I should emphasise for the Committee that, in looking at not only universal credit, but welfare reforms on the whole, we should be clear that the Government have faced difficult choices in addressing the fiscal position we inherited, and I touched on the welfare legacy we inherited in 2010. The changes to the work allowance should be considered as part of the wider package of support for claimants. Universal credit still provides better support than the current system, including by providing dedicated work coaches who can give advice on job applications and interviews. I would like to think that all Members in the House would welcome that.

Universal credit also supports flexible working by reducing or removing the administrative burdens that existed previously when an individual in or out of work claimed different benefits. I emphasise again that the removal of the 16 hours worked per week threshold allows people to take up jobs for any hours. That, in itself, incentivises people to work more hours.

The Select Committee report on tax credit cuts also raised concerns about cuts to universal credit and urged the Government to pause before continuing. Why are they pushing ahead with the cuts to universal credit before responding to that report?

The hon. Lady touched on tax credits, and she will, rightly, have to wait until next week’s spending review to hear what else will happen in that particular space. However, I emphasise again for everybody on the Committee, including the hon. Lady, that the incentives to move into work and to increase hours will be strong in universal credit. They are far better than the system of benefits and tax credits that they replace. Moreover, universal credit ensures that those on very low incomes are protected. The Budget changes will also need to be considered as part of the wider Government support that we have put in place for working families, much of which I have touched on. Help can be targeted much more effectively at those who face the biggest barriers to work than through a blanket work allowance for all claimants, and I am sure all Members will agree with that.

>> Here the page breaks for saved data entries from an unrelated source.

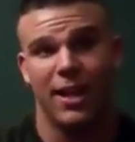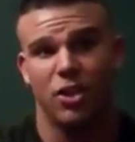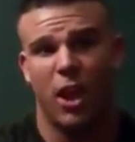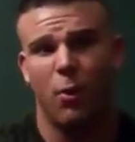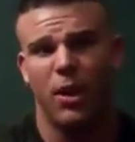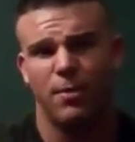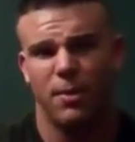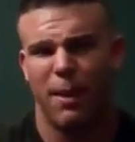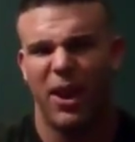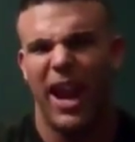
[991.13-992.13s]
I went up to
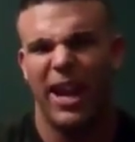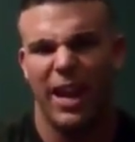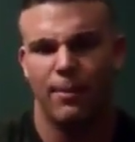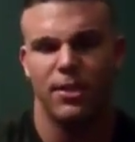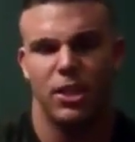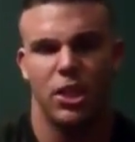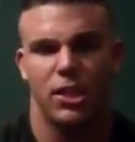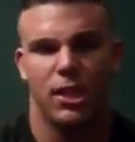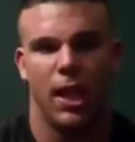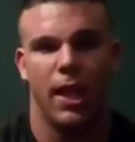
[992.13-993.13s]
about 80 mcgs
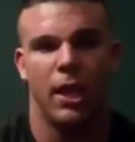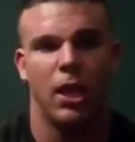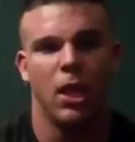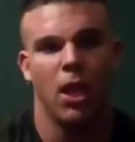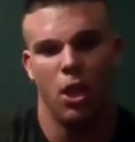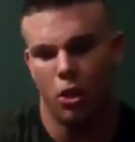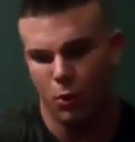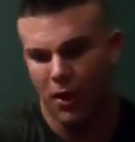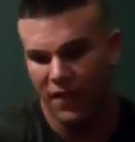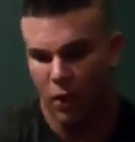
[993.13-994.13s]
of Clen
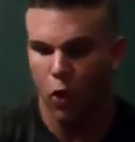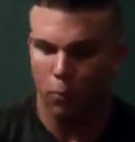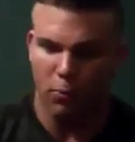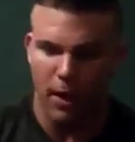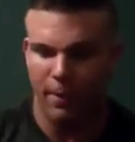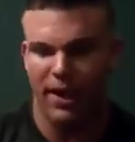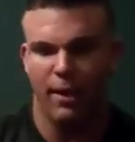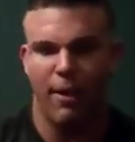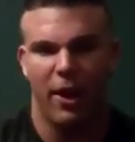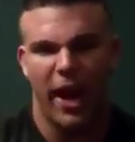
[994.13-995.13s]
throughout that whole prep. I did
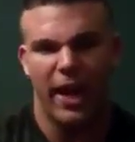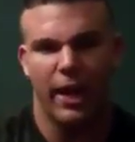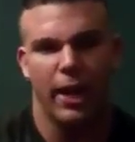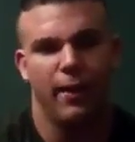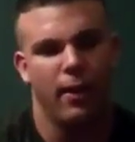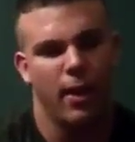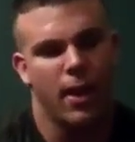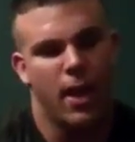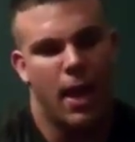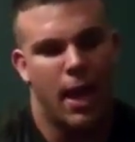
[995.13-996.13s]
about 80,
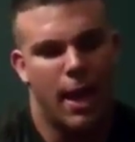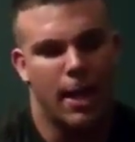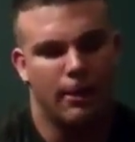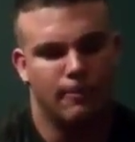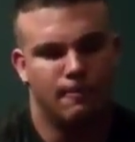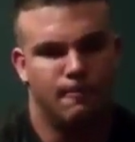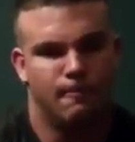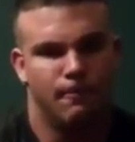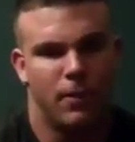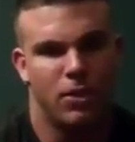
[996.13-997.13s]

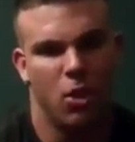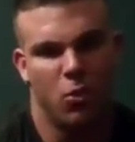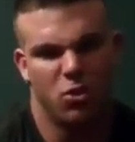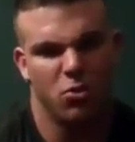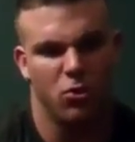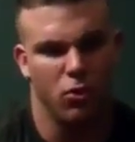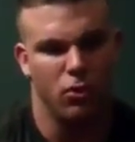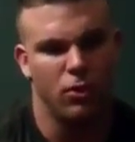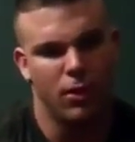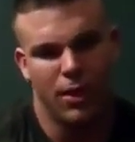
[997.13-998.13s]
so which was
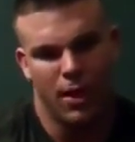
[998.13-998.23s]
cool.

Beyond universal credit, the Government have set out a vision for a higher-wage, lower-tax and lower-welfare society. As a first step, we have raised the personal allowance to £11,000 for the next tax year, and we have pledged to increase it again to £12,500 by the end of this Parliament. We have introduced the new national living wage, which will come in next year. As we have stated previously, that is forecast to reach more than £9 by 2020, based on the recommendation from the Low Pay Commission.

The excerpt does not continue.